What does this have to do with "judicial selection"? Ask yourself where we get our judges, particularly appellate judges… and analyze the analogy…
- Or we could just worry about something else trivial. Like fixing the internet (which is not really about tech issues), rescuing it from decades of bad design choices — and bad attempted solutions. Most of which actually relate to "what's in it for me?" being the primary motivator for those actually making decisions… a substantial proportion of whom are entirely unknown to those either pointing out problems or charged with fixing things.
- So, Governor InSantis, "liberal" soft-on-crime policies cause mass shootings? Well, liberal policies would have led to (a) better gun control and (b) better mental-health care for an individual whose behavior had raised questions about his mental state in those who knew him. Maybe what he really means — subconsciously, that is — is that conservative soft-on-white-collar-crime policies set the conditions that encourage the feelings of helplessness that trigger mass shootings, beginning with the refusal to teach that a smaller share of a much bigger pie is more pie per serving.

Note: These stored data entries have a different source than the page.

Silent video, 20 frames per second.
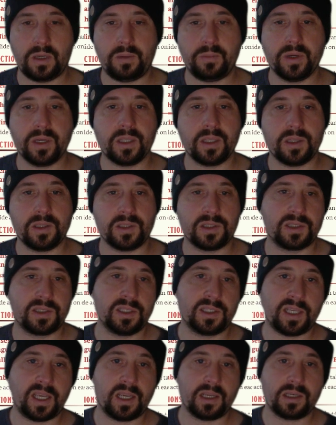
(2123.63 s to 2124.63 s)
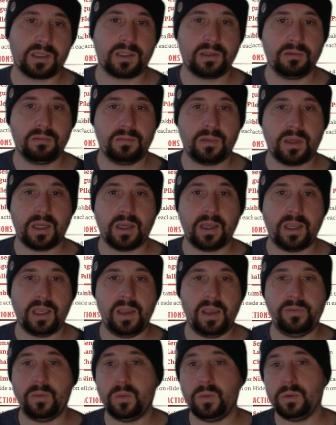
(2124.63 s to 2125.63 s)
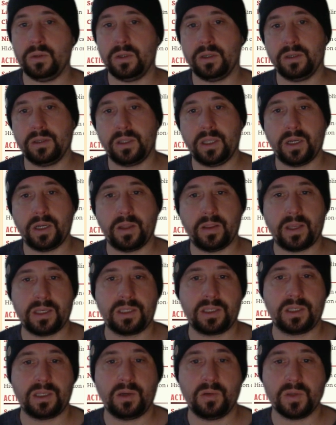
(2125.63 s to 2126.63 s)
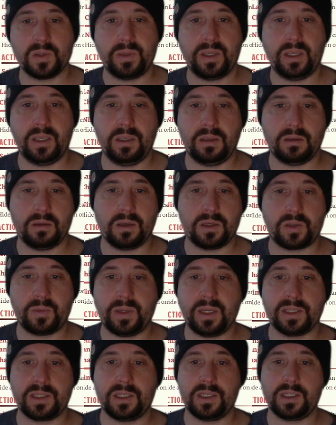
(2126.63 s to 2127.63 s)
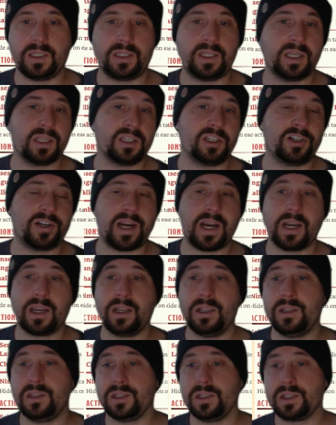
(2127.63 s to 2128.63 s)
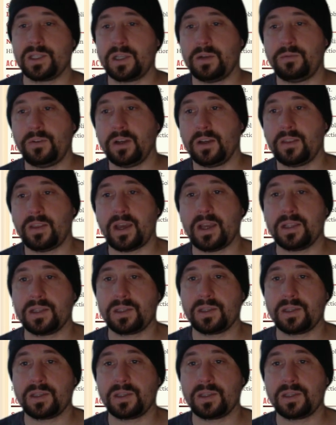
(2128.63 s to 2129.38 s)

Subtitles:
I want to use detect evil, and you know, that tells me I should be able to detect dragons and stuff like that.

Naaaah — that would require far too much self-awareness of the distinction between "sloganeering" (even before it becomes bigoted dog-whistling) and "real consequences to real policies and priorities."

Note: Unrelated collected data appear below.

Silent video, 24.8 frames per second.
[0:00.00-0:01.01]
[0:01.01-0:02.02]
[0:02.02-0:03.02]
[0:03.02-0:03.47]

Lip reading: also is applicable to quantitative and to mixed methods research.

So, too, does the dissembling of retailers about retail theft, followed by locking up boxer shorts as "high-theft" items instead of, say, considering how many fell off the truck and how many were, well, shorted or spoiled from low-cost overseas manufacturers. Not to mention the effect on shareholder profits of excessive executive compensation just short of actual embezzlement… not just Over Here, either. Neither are we going to analyze the disproportionate gender, class, and race structure of the executive class (because that would, itself, turn around and take a nice chunk out of the first sausage on this platter — even more Over There than Over Here).

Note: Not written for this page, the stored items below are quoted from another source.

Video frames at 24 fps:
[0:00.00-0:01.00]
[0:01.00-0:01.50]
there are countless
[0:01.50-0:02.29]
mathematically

- Which is slightly less disreputable — only slightly — than either a state governor personally attacking a journalist-immigrant who dares to engage in an actual, consistent-with-journalistic-principles inquiry regarding that governor's potential/actual conflicts of interest, right? At least InSantis (and retailer C-suites) aren't being overtly racist… On second thought, maybe resorting to dogwhistling and coded descriptors is really no less disreputable.
Or it could just be reconsidering the status of the "Unification Church" in Japan (which won't happen over here, but should — and far from uniquely as to "commercial enterprises masquerading as religious organizations," even if one accepts that religious organizations should have tax-advantaged status because "free exercise" does not properly relate to cost-free… but "establishment" might).